Given records Block Start

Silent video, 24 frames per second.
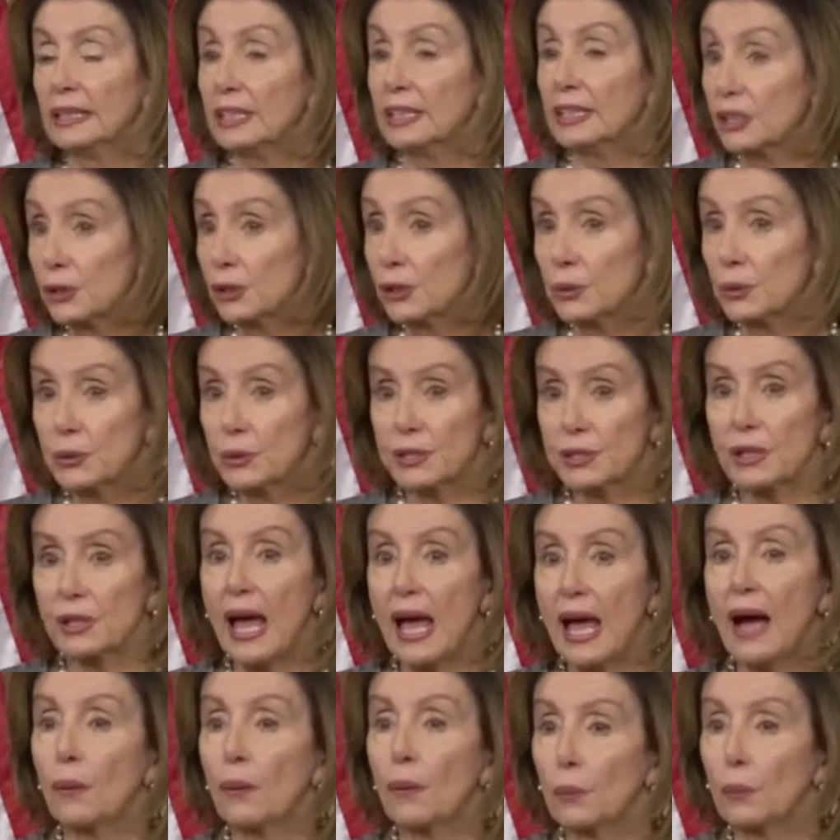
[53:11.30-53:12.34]
issues and
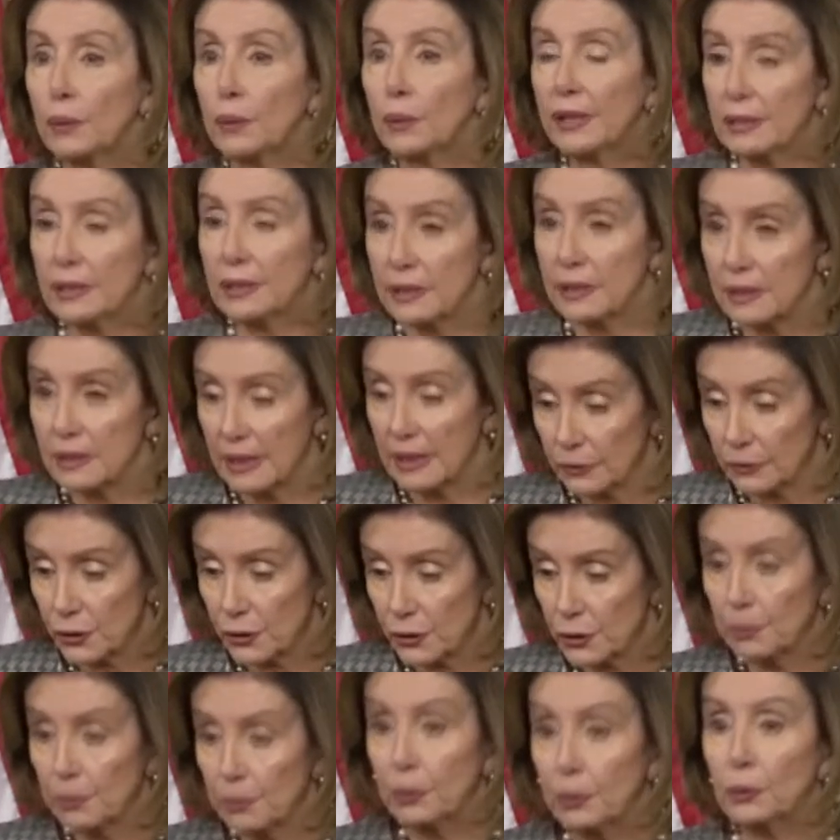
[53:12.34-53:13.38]
how we
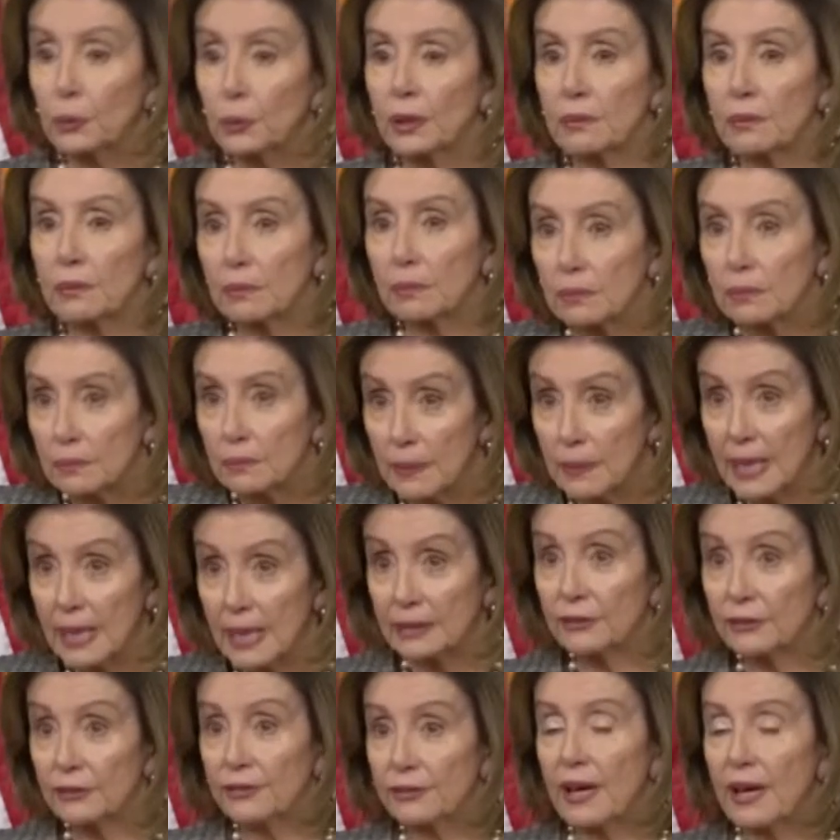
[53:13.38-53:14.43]
support
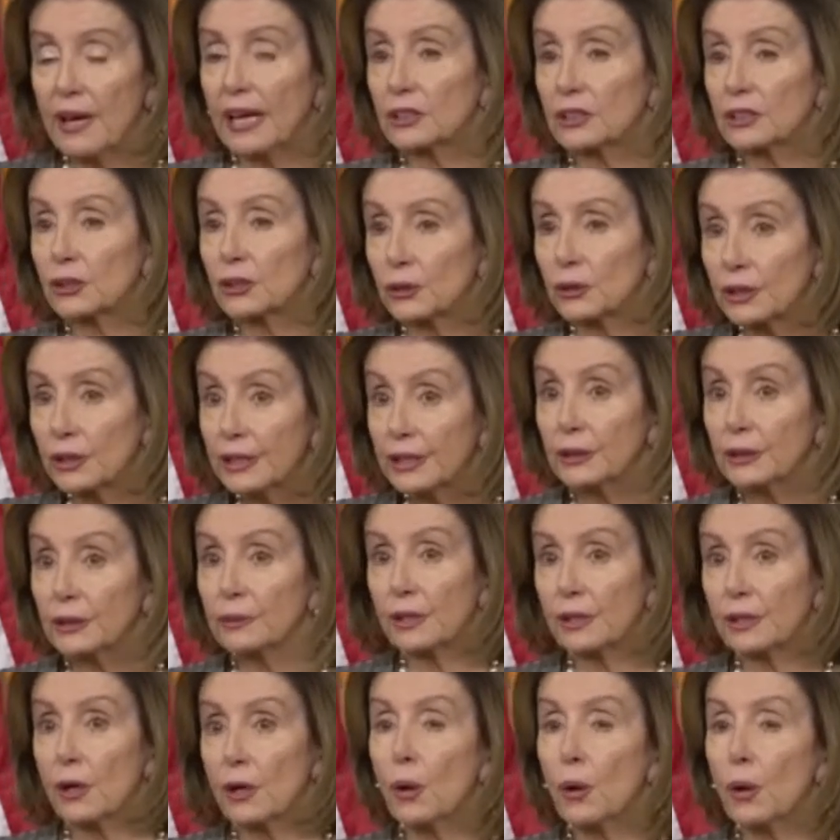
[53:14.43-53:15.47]
manufacture
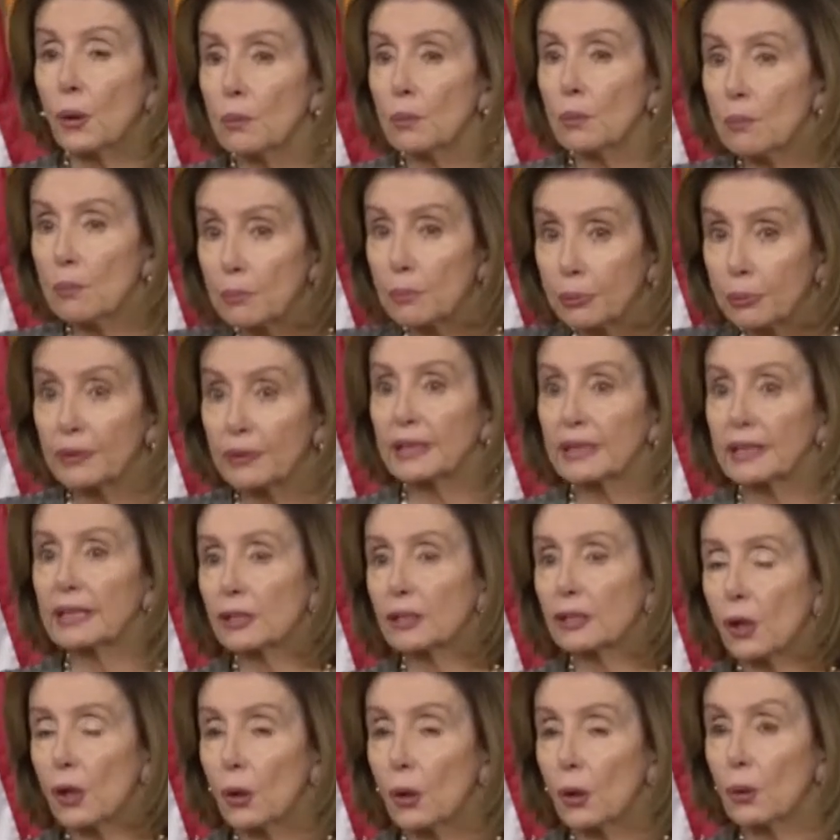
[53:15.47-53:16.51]
here at home, bring
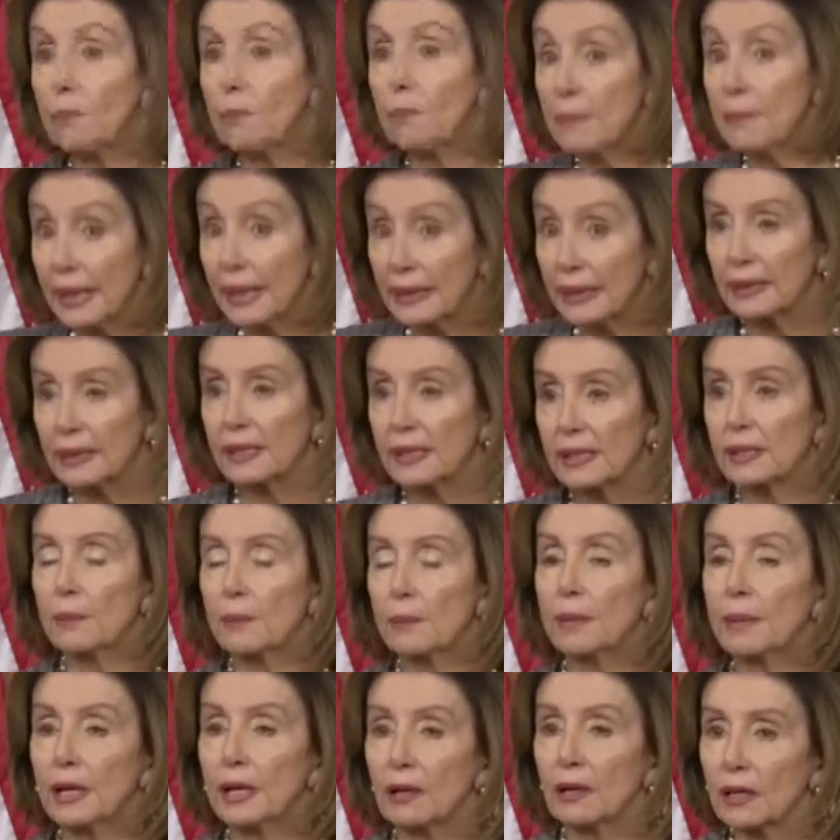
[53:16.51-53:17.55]
it home, make it in
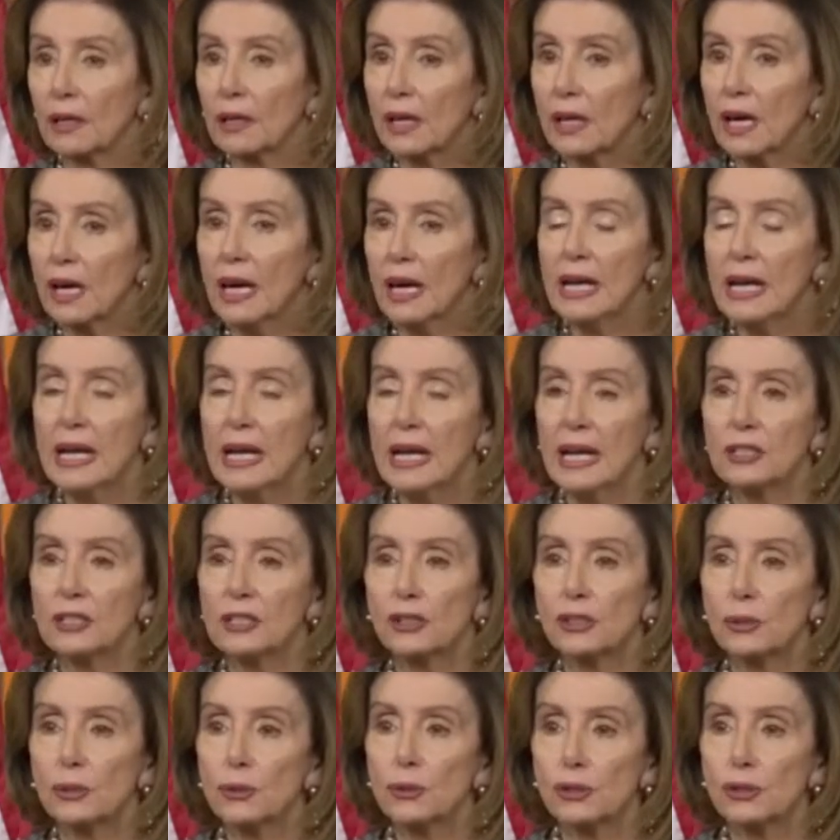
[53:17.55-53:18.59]
America,
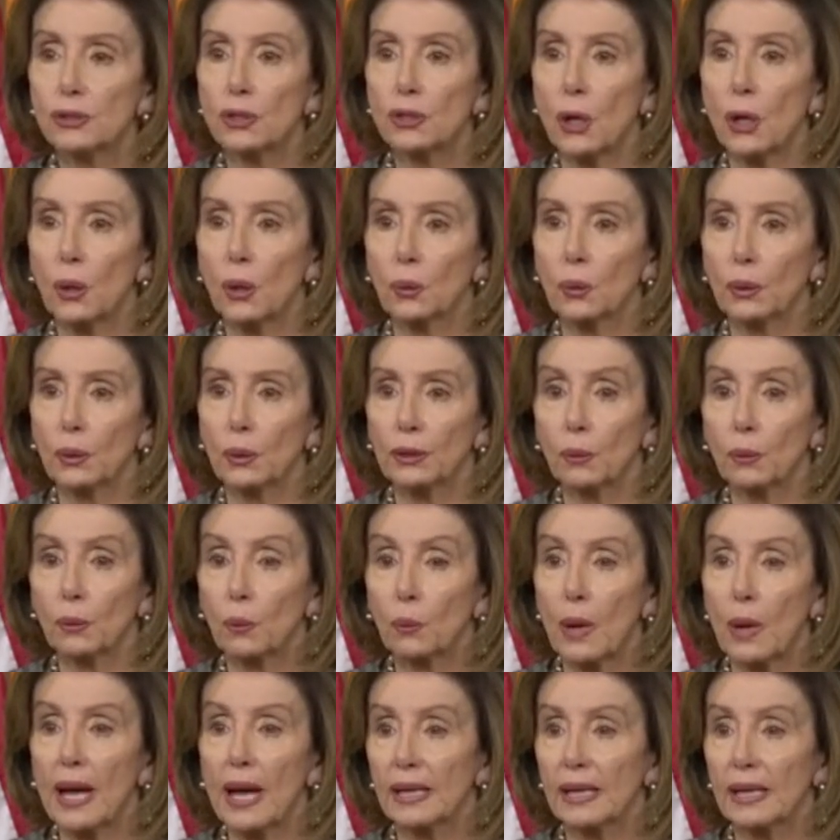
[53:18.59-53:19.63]
and do so in a
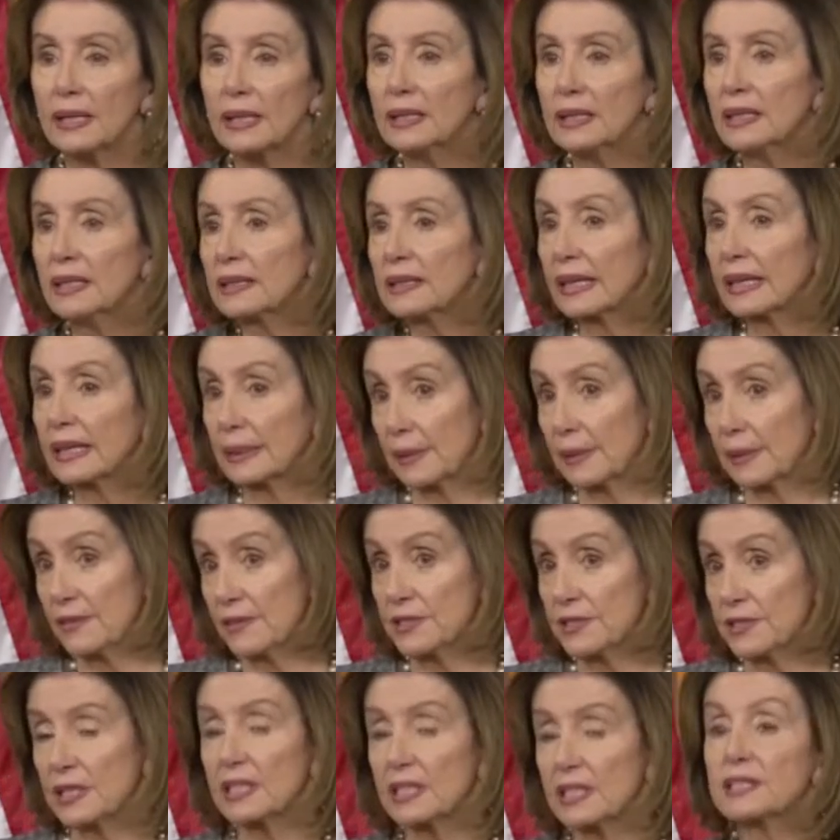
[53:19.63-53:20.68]
way that
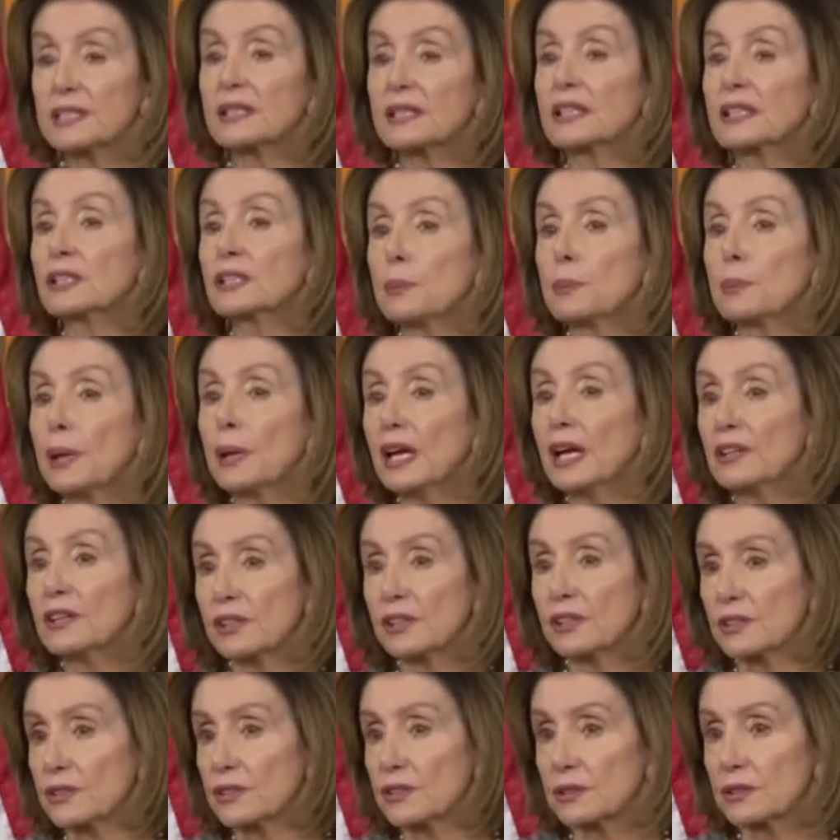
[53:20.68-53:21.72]
gives us
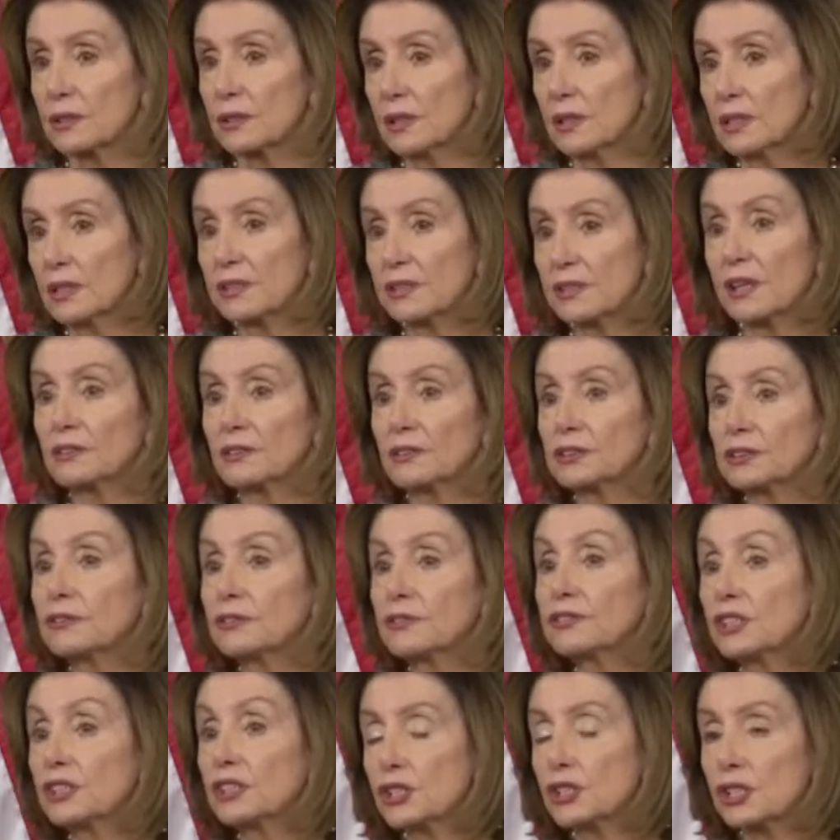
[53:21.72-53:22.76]
independence,
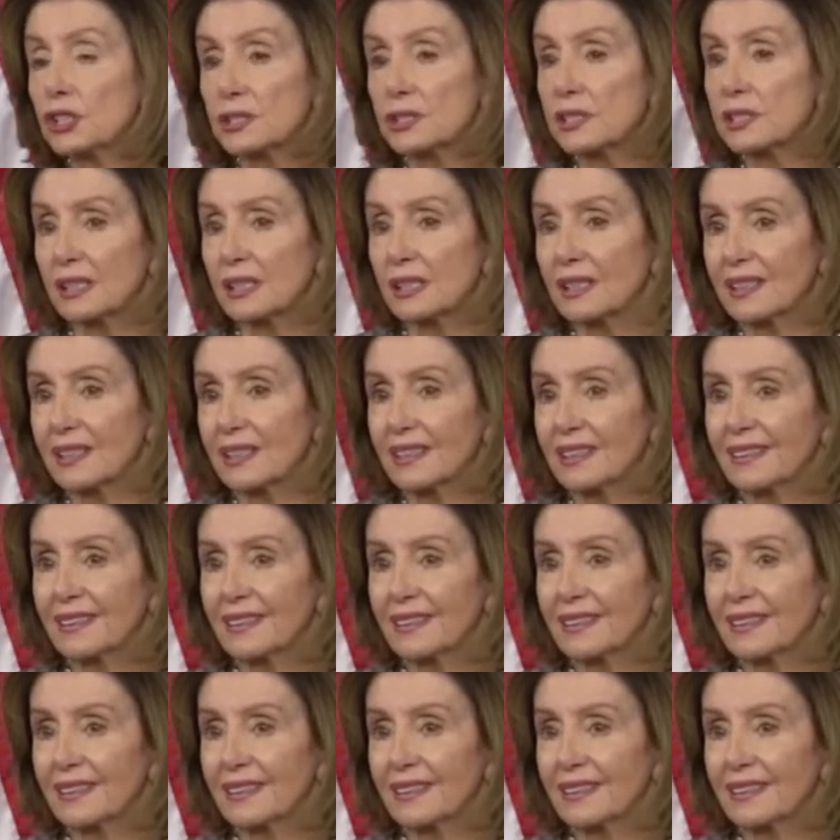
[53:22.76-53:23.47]
self-sufficiency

Given records Block End

The records are to be returned word for word, without any of their pictures.

Reply to the task:
Silent video, 24 frames per second.
[53:11.30-53:12.34]
issues and
[53:12.34-53:13.38]
how we
[53:13.38-53:14.43]
support
[53:14.43-53:15.47]
manufacture
[53:15.47-53:16.51]
here at home, bring
[53:16.51-53:17.55]
it home, make it in
[53:17.55-53:18.59]
America,
[53:18.59-53:19.63]
and do so in a
[53:19.63-53:20.68]
way that
[53:20.68-53:21.72]
gives us
[53:21.72-53:22.76]
independence,
[53:22.76-53:23.47]
self-sufficiency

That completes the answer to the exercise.